Only the pictures are to be left out; the listing itself is repeated exactly.

----------------

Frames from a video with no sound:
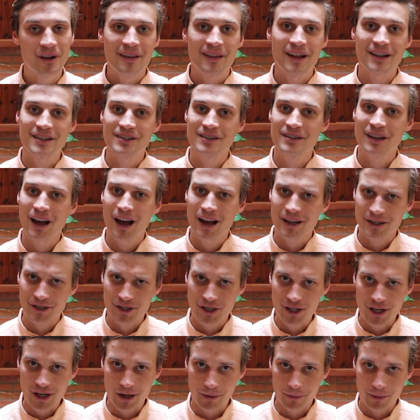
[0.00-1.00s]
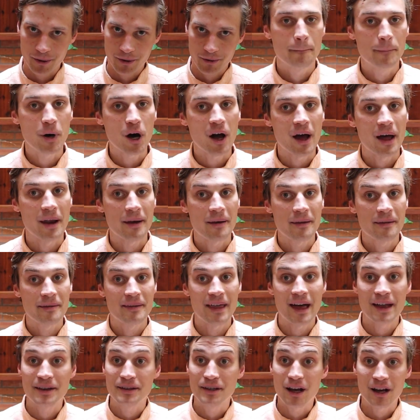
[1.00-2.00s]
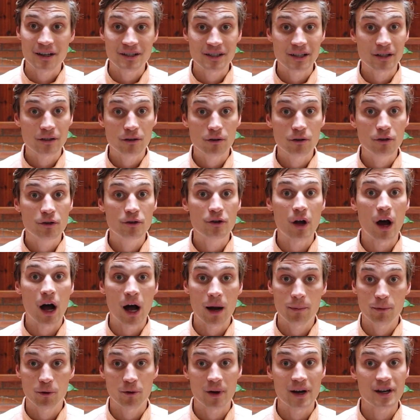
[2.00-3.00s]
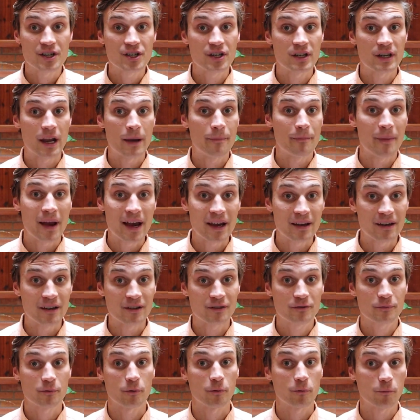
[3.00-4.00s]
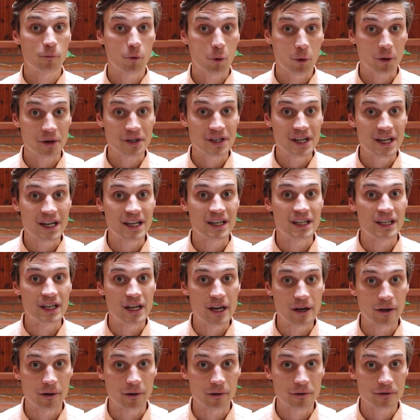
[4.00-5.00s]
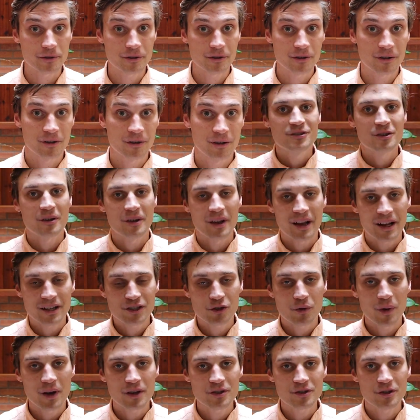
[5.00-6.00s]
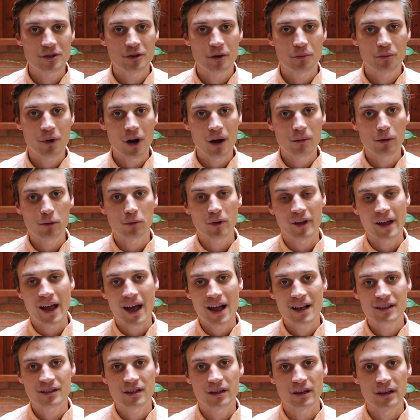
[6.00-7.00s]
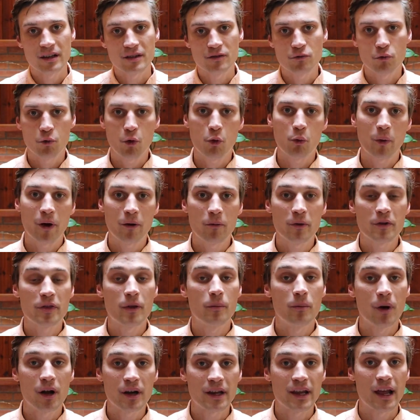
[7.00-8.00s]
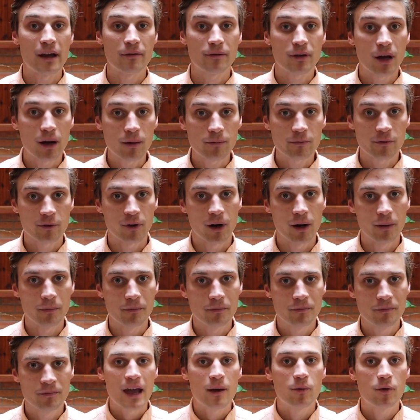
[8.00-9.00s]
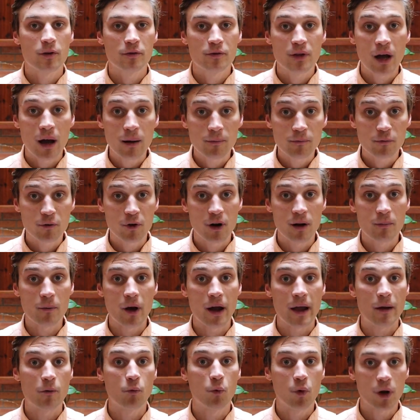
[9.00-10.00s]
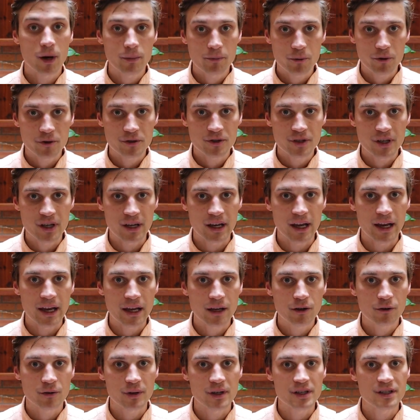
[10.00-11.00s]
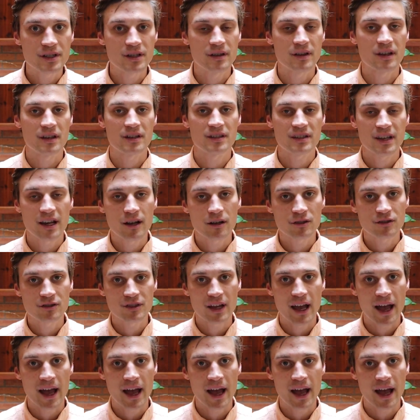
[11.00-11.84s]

That's not cheap, but that does include operation and maintenance for 14 years. So the next question you're probably asking is, well, where would the money have come from? It would have come from a 1% increase in the sales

----------------

## [Response area]
Frames from a video with no sound:
[0.00-1.00s]
[1.00-2.00s]
[2.00-3.00s]
[3.00-4.00s]
[4.00-5.00s]
[5.00-6.00s]
[6.00-7.00s]
[7.00-8.00s]
[8.00-9.00s]
[9.00-10.00s]
[10.00-11.00s]
[11.00-11.84s]

That's not cheap, but that does include operation and maintenance for 14 years. So the next question you're probably asking is, well, where would the money have come from? It would have come from a 1% increase in the sales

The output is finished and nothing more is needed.